Barry Wade, a Norton vice president and editor, described the changes in his anthology as evolutionary compared to the more radical approach at Heath. “From our point of view, they’ve done it at the expense of literature people want there or at the expense of complete works,” he said of his new rivals. The Norton anthology has, for example, about twice the Henry James material than in the Heath.

Advertisement

An otherwise highly favorable review of the Heath work in The Nation magazine last month questioned the small sections for Fitzgerald (one short story), Ernest Hemingway (one story), and William Faulkner (two stories). Heath editors say that was because those authors’ estates refused to allow more.

Heath’s selectiveness created room for writers such as Mary Boykin Chestnut, the Southern diarist of the Civil War; Charlotte Perkins Gilman, a feminist who died in 1935 and was rediscovered in the ‘70s; Amiri Baraka, the African-American playwright and poet formerly known as Leroi Jones; Sui Sin Far, the Chinese-American woman who fought discrimination in the 1890s, and Anzia Yezierska, a spokeswoman for the Russian-Jewish immigrant experience.

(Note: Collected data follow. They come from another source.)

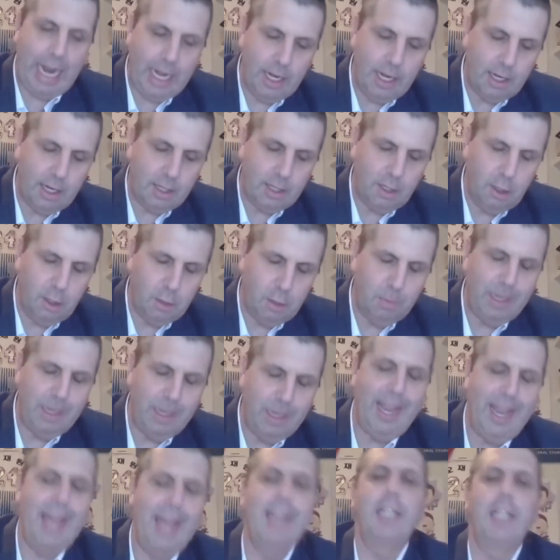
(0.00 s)

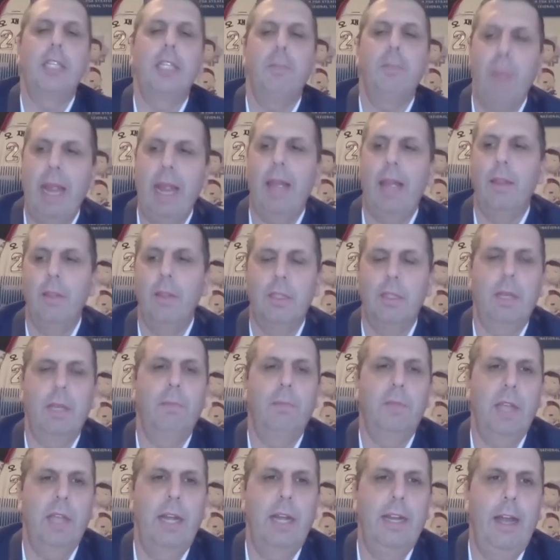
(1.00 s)
and expand this
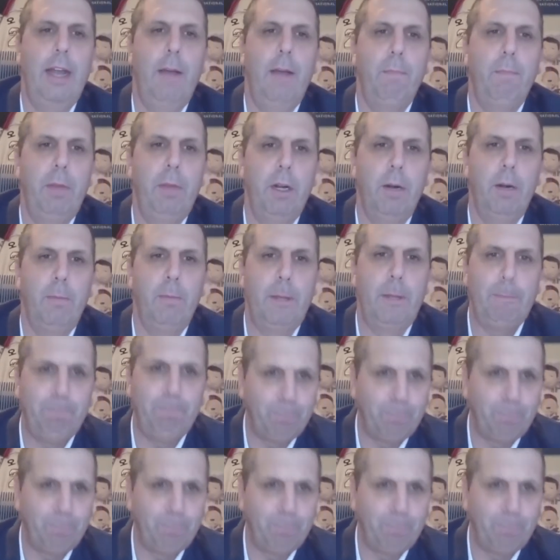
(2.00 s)
upside down pyramid.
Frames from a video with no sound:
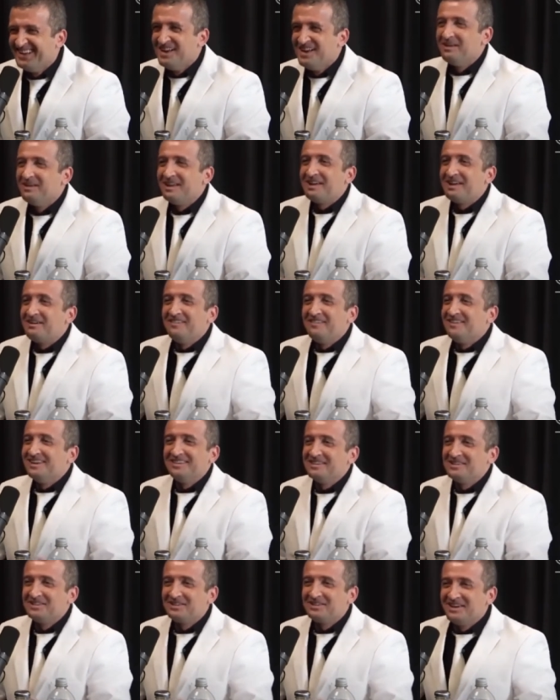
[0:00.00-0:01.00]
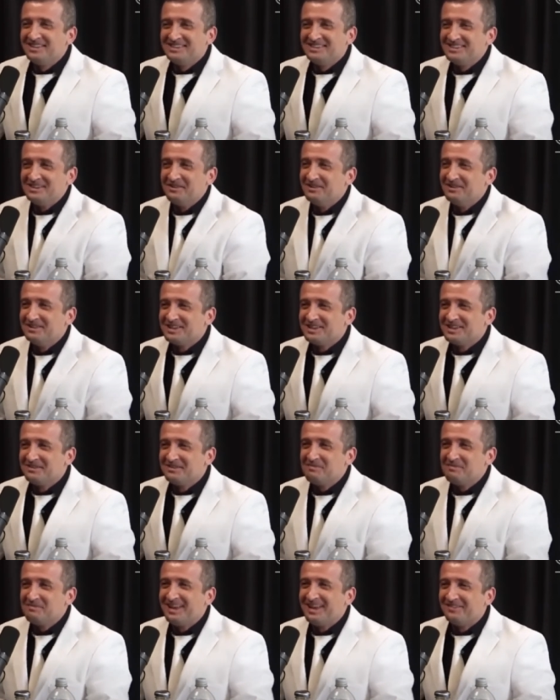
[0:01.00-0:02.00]
well, I don't have any other choices. No one's yeah. going to be
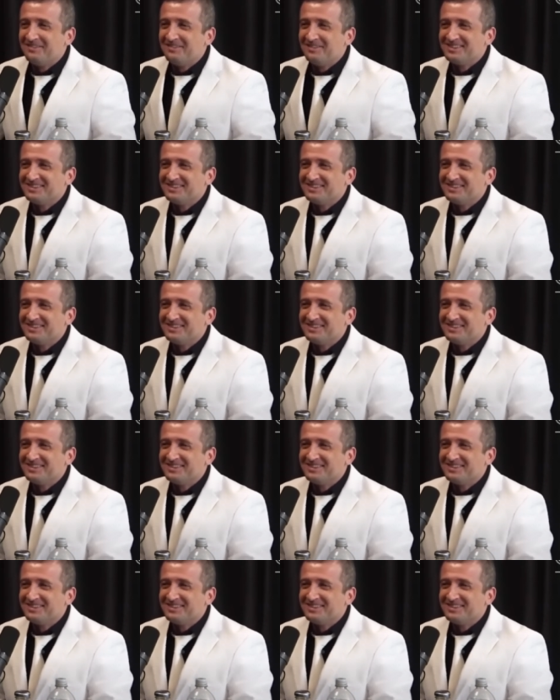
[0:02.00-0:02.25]
at my level. Well,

College freshmen often express surprise that so many women and minority writers existed, professors say, mainly because high school readings are so traditional.

Harper Lee (“To Kill a Mockingbird”) was the only woman among the top 10 most-assigned authors in public high schools, according to a national survey last year by the Center for the Learning and Teaching of Literature at the State University of New York at Albany. The other top nine were William Shakespeare, John Steinbeck, Charles Dickens, Mark Twain, Arthur Miller, George Orwell, Hawthorne, Hemingway, Fitzgerald and William Golding (“Lord of the Flies”). The most frequently assigned minority authors were Lorraine Hansberry (“A Raisin in the Sun”), ranked 42, and Richard Wright (“Native Son”), ranked 53.

Lauter said that if conservative critics would “get away from their ideological preconceptions and just read the texts,” they would be persuaded that the Heath selections are worthy.

He predicted that any efforts to halt expansion of what most people think of as American literature would meet the same fate as racial segregation in Southern schools. “The schools in Alabama were integrated,” Lauter said, “just as the curriculum will change too.”